### About this task
In the listing below, a line holding "[3:16.69-3:17.69]" and a line holding "Spoken language: Bengali" mark the range. Retype both exactly, with all lines between them.

### Material for this exercise

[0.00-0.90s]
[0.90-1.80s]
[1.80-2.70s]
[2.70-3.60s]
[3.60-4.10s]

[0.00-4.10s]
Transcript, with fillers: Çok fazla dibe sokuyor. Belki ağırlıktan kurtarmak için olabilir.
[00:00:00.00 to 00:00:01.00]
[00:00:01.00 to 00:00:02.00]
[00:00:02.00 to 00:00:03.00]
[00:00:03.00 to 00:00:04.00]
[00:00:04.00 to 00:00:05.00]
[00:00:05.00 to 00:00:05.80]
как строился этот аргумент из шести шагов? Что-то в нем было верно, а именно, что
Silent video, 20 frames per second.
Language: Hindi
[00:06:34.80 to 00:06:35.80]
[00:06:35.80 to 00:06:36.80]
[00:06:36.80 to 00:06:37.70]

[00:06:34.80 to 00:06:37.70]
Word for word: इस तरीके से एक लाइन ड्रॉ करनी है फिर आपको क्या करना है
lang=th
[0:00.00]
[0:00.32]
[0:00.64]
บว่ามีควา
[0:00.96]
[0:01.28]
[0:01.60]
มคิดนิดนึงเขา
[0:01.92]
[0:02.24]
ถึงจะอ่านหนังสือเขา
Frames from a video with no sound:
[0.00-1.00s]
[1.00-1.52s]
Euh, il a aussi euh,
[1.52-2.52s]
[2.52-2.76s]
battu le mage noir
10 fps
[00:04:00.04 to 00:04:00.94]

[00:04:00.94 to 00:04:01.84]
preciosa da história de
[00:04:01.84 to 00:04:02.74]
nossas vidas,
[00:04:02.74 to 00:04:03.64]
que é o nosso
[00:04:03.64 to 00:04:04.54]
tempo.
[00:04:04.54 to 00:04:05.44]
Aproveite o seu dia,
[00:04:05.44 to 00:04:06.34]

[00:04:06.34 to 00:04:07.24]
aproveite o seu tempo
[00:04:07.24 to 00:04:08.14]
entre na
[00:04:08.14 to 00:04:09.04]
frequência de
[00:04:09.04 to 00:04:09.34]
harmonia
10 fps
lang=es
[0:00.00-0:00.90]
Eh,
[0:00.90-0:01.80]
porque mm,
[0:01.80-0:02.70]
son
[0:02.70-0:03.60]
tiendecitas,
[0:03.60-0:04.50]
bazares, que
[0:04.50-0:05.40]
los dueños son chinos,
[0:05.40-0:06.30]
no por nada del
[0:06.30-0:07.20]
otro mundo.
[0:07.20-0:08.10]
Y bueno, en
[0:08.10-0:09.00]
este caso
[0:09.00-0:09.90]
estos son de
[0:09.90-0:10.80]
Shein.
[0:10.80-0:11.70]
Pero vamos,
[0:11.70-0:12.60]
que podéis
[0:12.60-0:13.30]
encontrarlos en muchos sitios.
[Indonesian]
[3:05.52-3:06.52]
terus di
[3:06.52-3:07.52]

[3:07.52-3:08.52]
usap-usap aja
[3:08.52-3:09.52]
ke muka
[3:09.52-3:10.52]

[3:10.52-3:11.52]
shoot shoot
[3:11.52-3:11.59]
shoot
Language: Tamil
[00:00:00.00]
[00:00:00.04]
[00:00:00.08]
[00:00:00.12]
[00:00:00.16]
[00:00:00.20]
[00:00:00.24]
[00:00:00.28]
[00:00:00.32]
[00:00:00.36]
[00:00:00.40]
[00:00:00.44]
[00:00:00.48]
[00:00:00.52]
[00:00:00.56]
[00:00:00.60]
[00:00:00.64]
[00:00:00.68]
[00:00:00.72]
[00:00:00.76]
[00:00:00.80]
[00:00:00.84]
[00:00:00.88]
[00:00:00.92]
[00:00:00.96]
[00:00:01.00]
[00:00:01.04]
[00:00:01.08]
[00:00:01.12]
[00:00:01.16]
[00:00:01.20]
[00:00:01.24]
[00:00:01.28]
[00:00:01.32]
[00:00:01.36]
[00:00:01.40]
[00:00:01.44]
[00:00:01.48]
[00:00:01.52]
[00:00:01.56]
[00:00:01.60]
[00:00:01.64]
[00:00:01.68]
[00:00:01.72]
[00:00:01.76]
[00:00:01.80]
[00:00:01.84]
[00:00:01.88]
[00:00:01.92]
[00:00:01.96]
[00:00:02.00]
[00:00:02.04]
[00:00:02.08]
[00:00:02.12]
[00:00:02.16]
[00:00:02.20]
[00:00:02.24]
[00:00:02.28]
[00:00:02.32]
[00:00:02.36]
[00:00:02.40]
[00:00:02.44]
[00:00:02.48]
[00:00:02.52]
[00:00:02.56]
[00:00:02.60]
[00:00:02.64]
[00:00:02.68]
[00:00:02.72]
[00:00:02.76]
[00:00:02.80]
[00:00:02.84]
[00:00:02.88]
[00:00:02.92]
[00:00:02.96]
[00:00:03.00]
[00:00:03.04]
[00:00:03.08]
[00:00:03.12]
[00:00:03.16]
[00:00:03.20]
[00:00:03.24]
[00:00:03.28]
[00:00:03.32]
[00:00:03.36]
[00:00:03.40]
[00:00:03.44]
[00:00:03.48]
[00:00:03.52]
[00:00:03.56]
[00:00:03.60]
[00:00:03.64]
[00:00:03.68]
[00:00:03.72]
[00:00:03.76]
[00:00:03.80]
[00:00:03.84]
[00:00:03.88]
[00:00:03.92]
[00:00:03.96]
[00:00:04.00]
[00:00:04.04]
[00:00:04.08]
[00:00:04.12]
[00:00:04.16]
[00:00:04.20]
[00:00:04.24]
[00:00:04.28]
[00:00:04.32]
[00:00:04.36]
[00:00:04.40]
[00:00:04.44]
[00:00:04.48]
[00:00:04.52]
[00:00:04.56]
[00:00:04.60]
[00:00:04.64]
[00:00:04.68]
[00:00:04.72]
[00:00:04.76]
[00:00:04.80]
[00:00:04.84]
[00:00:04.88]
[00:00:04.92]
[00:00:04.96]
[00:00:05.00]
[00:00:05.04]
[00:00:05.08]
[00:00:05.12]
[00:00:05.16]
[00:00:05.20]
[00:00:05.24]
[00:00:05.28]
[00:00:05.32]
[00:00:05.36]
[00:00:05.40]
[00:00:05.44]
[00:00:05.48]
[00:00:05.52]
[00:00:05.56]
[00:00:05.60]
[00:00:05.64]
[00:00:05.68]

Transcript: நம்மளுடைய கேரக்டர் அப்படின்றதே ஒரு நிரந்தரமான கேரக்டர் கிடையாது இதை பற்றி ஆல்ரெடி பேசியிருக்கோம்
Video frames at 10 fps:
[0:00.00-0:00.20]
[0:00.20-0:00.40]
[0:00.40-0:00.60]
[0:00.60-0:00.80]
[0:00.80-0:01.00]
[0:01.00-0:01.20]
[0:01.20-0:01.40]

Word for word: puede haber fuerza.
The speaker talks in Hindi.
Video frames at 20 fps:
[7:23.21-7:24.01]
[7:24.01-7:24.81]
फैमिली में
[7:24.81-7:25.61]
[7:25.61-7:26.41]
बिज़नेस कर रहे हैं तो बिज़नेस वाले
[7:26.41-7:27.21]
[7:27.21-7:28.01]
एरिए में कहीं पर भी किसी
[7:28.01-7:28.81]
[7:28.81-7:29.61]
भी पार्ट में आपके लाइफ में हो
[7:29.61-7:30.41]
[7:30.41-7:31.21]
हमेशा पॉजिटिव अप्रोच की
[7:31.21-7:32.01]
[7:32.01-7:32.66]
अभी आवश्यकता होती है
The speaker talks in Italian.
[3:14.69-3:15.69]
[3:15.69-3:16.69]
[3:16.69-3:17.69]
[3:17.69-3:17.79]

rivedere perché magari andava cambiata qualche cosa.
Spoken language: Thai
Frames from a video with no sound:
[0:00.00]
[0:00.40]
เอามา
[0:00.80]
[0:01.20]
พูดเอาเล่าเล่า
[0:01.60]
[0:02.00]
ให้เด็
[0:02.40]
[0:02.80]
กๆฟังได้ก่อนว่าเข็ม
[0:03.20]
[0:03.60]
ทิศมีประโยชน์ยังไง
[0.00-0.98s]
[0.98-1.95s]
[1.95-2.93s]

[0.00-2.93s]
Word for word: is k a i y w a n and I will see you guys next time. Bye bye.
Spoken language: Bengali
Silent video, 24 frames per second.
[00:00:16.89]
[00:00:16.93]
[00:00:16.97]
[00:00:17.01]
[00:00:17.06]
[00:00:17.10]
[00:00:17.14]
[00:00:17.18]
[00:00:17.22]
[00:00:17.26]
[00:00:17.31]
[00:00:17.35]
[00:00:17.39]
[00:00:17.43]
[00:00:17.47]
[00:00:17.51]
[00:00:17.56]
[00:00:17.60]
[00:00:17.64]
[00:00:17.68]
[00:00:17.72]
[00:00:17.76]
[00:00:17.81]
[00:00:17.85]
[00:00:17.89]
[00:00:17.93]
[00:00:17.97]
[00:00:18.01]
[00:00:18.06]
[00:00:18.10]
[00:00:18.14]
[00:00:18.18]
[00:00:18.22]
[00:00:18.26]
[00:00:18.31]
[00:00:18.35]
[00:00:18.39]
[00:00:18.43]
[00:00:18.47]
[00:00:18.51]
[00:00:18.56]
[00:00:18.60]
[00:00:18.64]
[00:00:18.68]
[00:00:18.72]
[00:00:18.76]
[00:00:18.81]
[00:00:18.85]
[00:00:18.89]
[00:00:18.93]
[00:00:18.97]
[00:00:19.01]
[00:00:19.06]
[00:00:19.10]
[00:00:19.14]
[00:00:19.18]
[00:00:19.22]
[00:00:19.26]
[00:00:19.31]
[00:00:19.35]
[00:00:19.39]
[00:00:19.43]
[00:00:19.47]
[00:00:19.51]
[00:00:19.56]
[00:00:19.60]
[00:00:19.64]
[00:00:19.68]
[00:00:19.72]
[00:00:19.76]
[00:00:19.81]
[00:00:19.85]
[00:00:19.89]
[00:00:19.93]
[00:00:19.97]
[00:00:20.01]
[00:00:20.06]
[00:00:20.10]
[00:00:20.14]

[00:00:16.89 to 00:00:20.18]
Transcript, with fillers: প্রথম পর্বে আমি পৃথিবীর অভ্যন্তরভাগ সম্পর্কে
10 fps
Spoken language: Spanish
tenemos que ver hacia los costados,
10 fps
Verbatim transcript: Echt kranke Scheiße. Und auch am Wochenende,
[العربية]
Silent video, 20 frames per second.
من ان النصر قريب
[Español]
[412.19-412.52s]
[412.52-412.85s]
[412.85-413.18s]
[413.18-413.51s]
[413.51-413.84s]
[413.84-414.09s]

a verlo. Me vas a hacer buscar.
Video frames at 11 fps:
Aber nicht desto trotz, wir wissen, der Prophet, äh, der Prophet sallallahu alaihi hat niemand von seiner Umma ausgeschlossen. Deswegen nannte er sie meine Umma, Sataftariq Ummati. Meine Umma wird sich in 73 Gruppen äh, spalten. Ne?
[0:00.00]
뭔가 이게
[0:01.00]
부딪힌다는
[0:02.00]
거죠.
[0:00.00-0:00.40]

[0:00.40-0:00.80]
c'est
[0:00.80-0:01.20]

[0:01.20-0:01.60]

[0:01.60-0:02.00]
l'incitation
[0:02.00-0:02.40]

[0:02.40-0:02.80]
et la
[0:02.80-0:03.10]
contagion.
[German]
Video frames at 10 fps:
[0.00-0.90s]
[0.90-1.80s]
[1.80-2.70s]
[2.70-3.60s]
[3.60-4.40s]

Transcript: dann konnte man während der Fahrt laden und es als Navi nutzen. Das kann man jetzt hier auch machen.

### Written response
[3:16.69-3:17.69]
[3:17.69-3:17.79]

rivedere perché magari andava cambiata qualche cosa.
Spoken language: Thai
Frames from a video with no sound:
[0:00.00]
[0:00.40]
เอามา
[0:00.80]
[0:01.20]
พูดเอาเล่าเล่า
[0:01.60]
[0:02.00]
ให้เด็
[0:02.40]
[0:02.80]
กๆฟังได้ก่อนว่าเข็ม
[0:03.20]
[0:03.60]
ทิศมีประโยชน์ยังไง
[0.00-0.98s]
[0.98-1.95s]
[1.95-2.93s]

[0.00-2.93s]
Word for word: is k a i y w a n and I will see you guys next time. Bye bye.
Spoken language: Bengali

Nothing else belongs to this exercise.